La salida de Priscilla Carrasco de la dirección nacional del Servicio Nacional de la Mujer y la Equidad de Género (SernamEG) ha desatado una crisis política que trasciende las fronteras del oficialismo. La decisión del Ministerio de la Mujer de solicitar su renuncia “no voluntaria” generó un rechazo transversal, especialmente debido al delicado estado de salud de la exautoridad, quien enfrenta un tratamiento contra un cáncer de mama triple negativo.
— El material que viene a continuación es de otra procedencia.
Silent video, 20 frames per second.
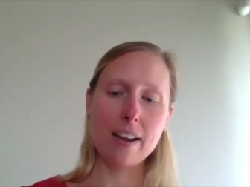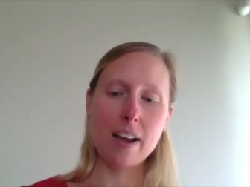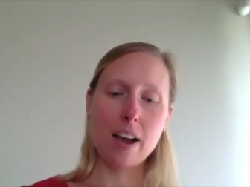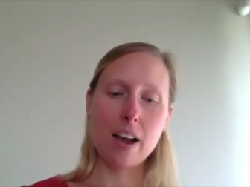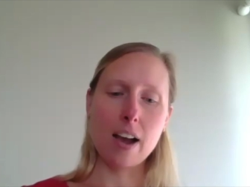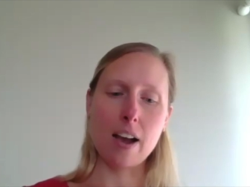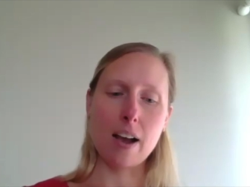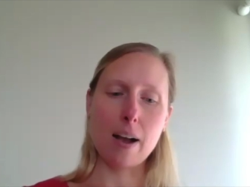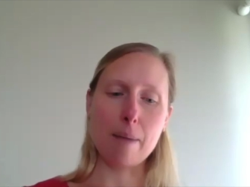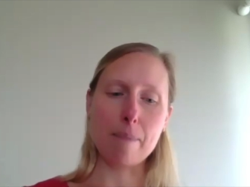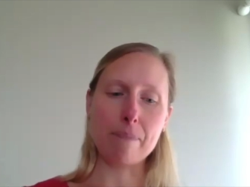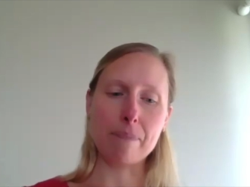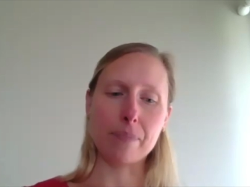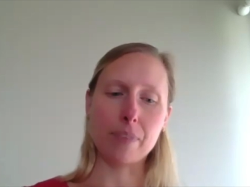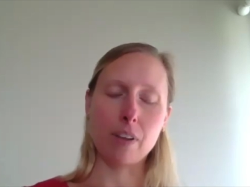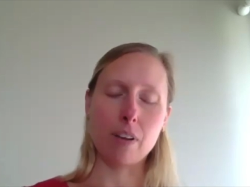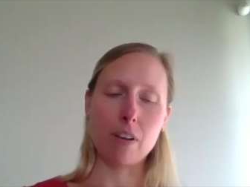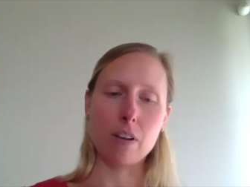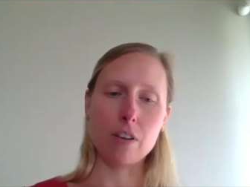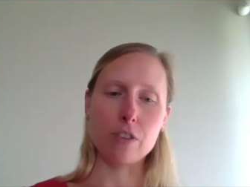um,
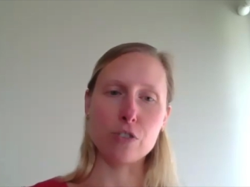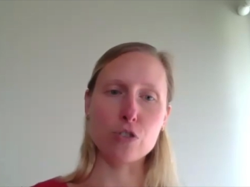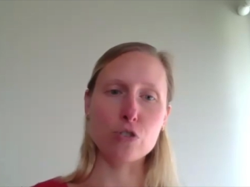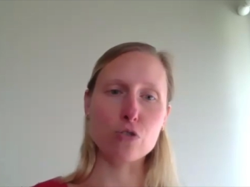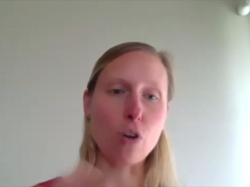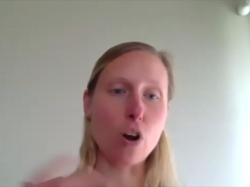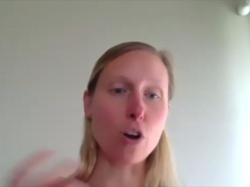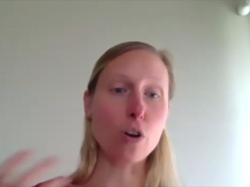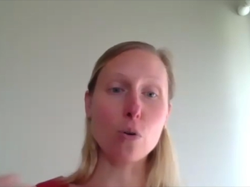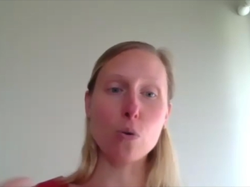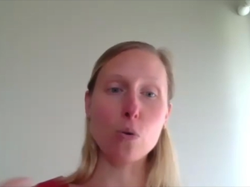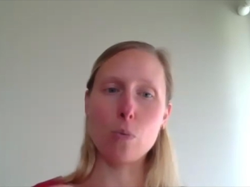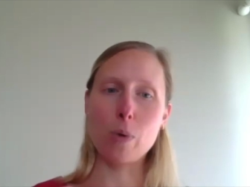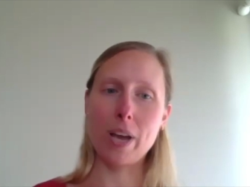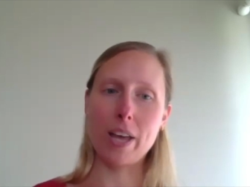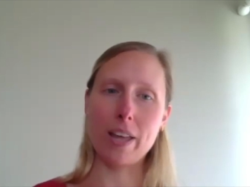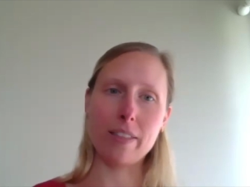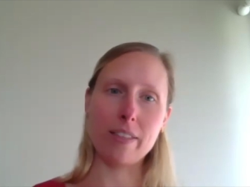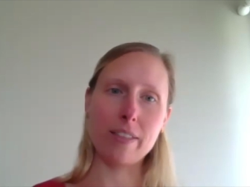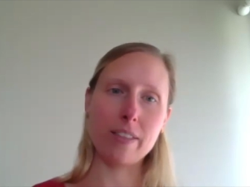struggle
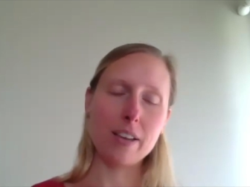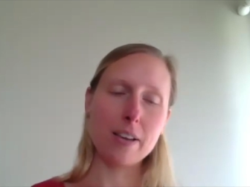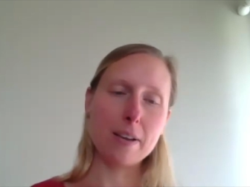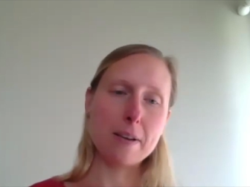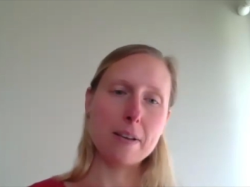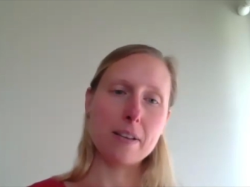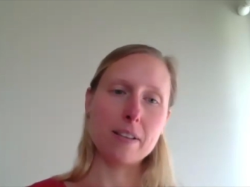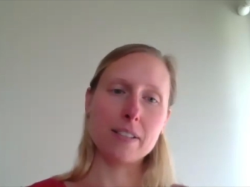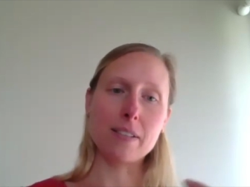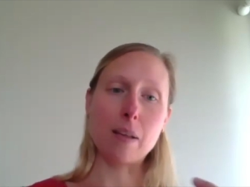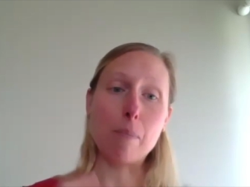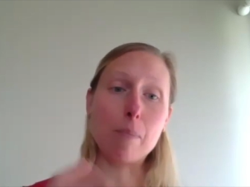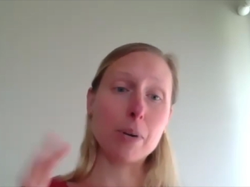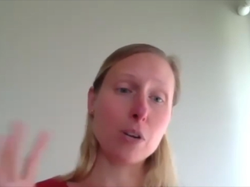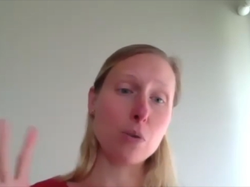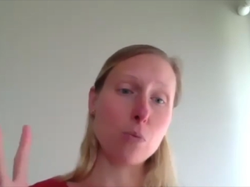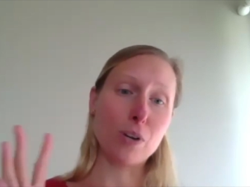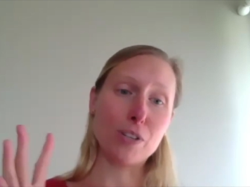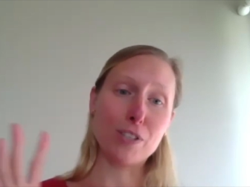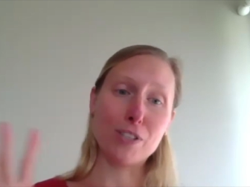with somebody
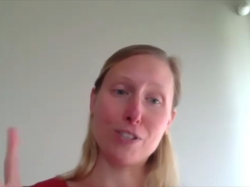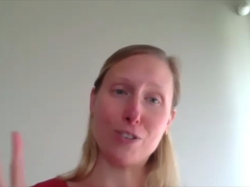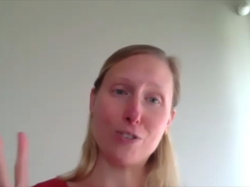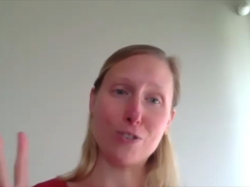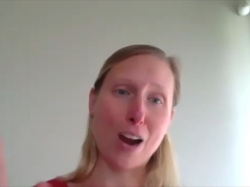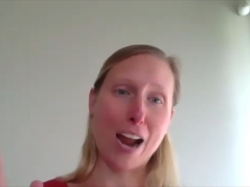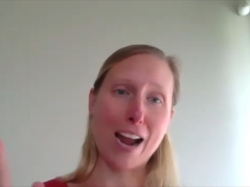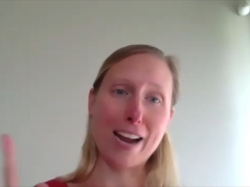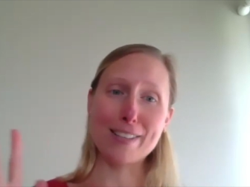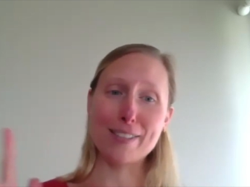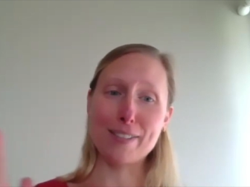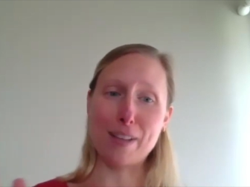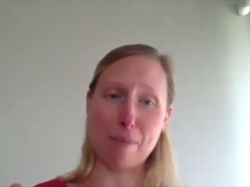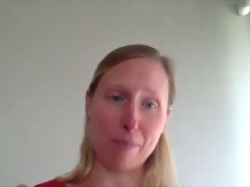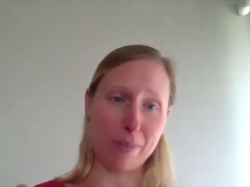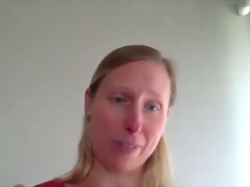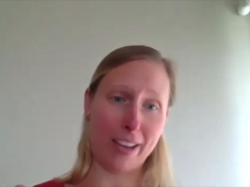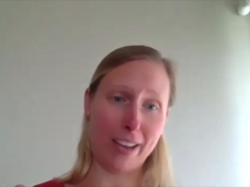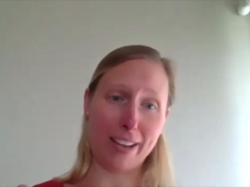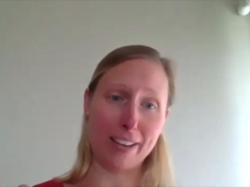wants to track
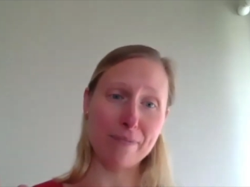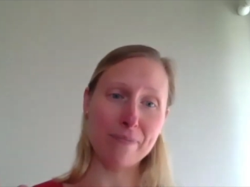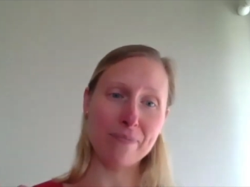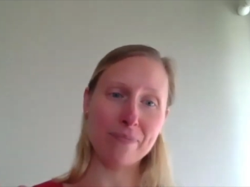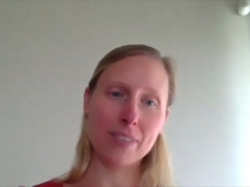something,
La postura de los conductores de Mucho Gusto
Durante la emisión de este martes, José Antonio Neme y Karen Doggenweiler dedicaron un espacio para analizar el impacto de esta desvinculación. Los comunicadores coincidieron en que, más allá de las facultades políticas para remover cargos de confianza, el contexto humano y la oportunidad del anuncio resultan cuestionables.
“En este caso, yo estoy parcialmente de acuerdo con lo que dice Priscilla Carrasco. Pero el tema del cáncer, evidentemente, le pone un elemento que es súper distintivo”, señaló Neme. El periodista enfatizó que la administración debió haber mostrado mayor sensibilidad respecto a los tiempos: “No pedirle la renuncia no voluntaria el último día de marzo, o sea… es dispararse en los pies, es abrir una polémica absolutamente innecesaria”.
Una crítica a la coherencia institucional
Karen Doggenweiler se mostró visiblemente afectada por los detalles del caso, calificando la acción del Ejecutivo con términos tajantes. “A mí me parece inhumano, es brutal. Escuchaba, además, las opiniones de Evelyn Matthei y Karla Rubilar, de figuras quizás más cercanas al actual Gobierno”, comentó la conductora, destacando que la crítica no es solo una cuestión de oposición política, sino de humanidad básica.
Para Doggenweiler, existe una contradicción profunda entre el discurso público y las acciones del Ministerio. “Una situación… no sé, como tan innecesaria, en circunstancias que se ha promovido tanto ―especialmente en este mes― el acompañamiento a las mujeres, los exámenes preventivos”, añadió, subrayando la paradoja de desvincular a una mujer que lucha contra la enfermedad en una institución dedicada a la protección femenina.
El impacto político y la defensa de Carrasco
Pese a que el mandatario en funciones José Antonio Kast y la cartera de la Mujer defendieron la decisión, Priscilla Carrasco fue enfática en su descargo. “Es una pésima señal para el ejercicio de los derechos de las mujeres”, indicó la exdirectora, resaltando que nunca utilizó licencias médicas y mantuvo su compromiso laboral a pesar de la agresividad de su diagnóstico.
Neme concluyó el análisis advirtiendo sobre el daño reputacional para el Gobierno en un momento de fragilidad política. Según el periodista, en política es fundamental alinear “la estética de las decisiones” con la moralidad, sugiriendo que este episodio abre un flanco de conflicto evitable. Actualmente, la subrogancia del cargo fue asumida por el sociólogo Felipe Díaz Rain, mientras el debate sobre la protección laboral de pacientes oncológicos en el sector público vuelve al centro de la agenda.